▸ Study material
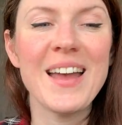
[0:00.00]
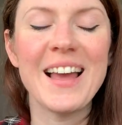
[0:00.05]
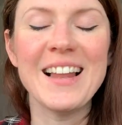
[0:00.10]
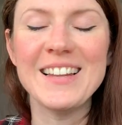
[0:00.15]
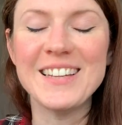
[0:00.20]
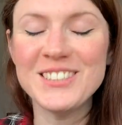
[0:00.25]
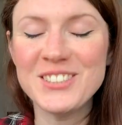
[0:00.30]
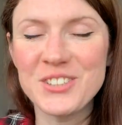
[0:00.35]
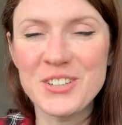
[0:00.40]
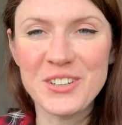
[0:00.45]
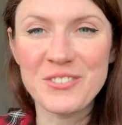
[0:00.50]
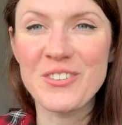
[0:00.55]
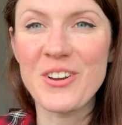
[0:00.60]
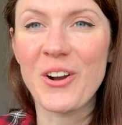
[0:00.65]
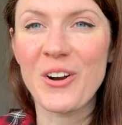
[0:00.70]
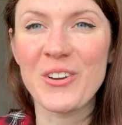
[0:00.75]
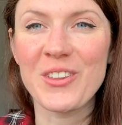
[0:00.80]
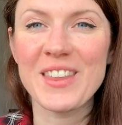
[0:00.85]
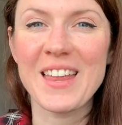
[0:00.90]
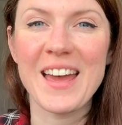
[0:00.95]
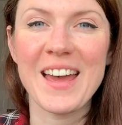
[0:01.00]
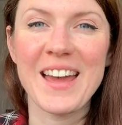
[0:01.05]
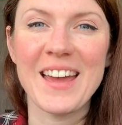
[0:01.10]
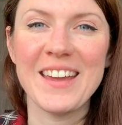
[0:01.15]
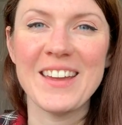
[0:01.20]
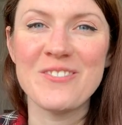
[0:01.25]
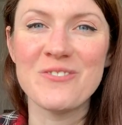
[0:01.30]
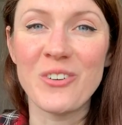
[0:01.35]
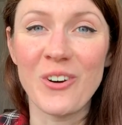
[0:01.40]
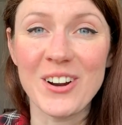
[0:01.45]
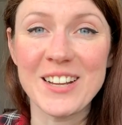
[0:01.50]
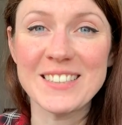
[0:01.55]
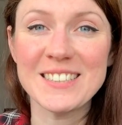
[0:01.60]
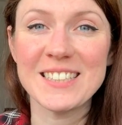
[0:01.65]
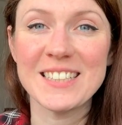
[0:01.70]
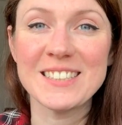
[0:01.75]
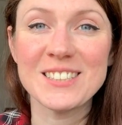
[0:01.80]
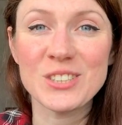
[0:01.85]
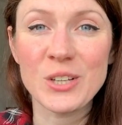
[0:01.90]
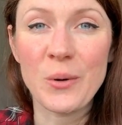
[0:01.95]
at least you could go there in
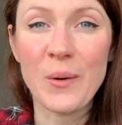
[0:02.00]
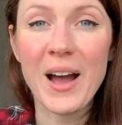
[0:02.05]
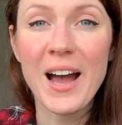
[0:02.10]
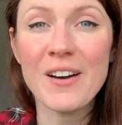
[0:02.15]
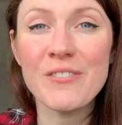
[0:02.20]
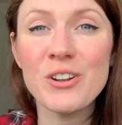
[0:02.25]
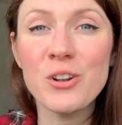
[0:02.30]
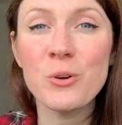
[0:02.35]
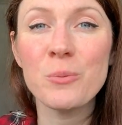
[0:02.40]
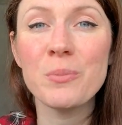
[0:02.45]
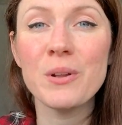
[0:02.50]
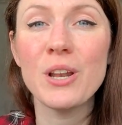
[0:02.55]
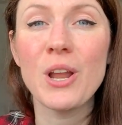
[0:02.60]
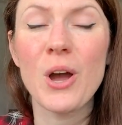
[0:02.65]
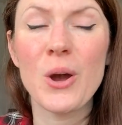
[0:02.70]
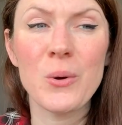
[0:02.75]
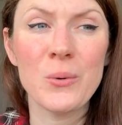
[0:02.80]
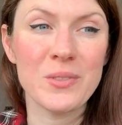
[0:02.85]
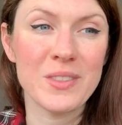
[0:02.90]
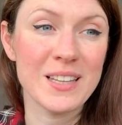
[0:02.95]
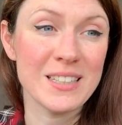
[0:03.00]
writing, so have a look below.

▸ Task to complete
What is needed here is an exact transcription of every record above, with images excluded.

▸ The completed task
[0:00.00]
[0:00.05]
[0:00.10]
[0:00.15]
[0:00.20]
[0:00.25]
[0:00.30]
[0:00.35]
[0:00.40]
[0:00.45]
[0:00.50]
[0:00.55]
[0:00.60]
[0:00.65]
[0:00.70]
[0:00.75]
[0:00.80]
[0:00.85]
[0:00.90]
[0:00.95]
[0:01.00]
[0:01.05]
[0:01.10]
[0:01.15]
[0:01.20]
[0:01.25]
[0:01.30]
[0:01.35]
[0:01.40]
[0:01.45]
[0:01.50]
[0:01.55]
[0:01.60]
[0:01.65]
[0:01.70]
[0:01.75]
[0:01.80]
[0:01.85]
[0:01.90]
[0:01.95]
at least you could go there in
[0:02.00]
[0:02.05]
[0:02.10]
[0:02.15]
[0:02.20]
[0:02.25]
[0:02.30]
[0:02.35]
[0:02.40]
[0:02.45]
[0:02.50]
[0:02.55]
[0:02.60]
[0:02.65]
[0:02.70]
[0:02.75]
[0:02.80]
[0:02.85]
[0:02.90]
[0:02.95]
[0:03.00]
writing, so have a look below.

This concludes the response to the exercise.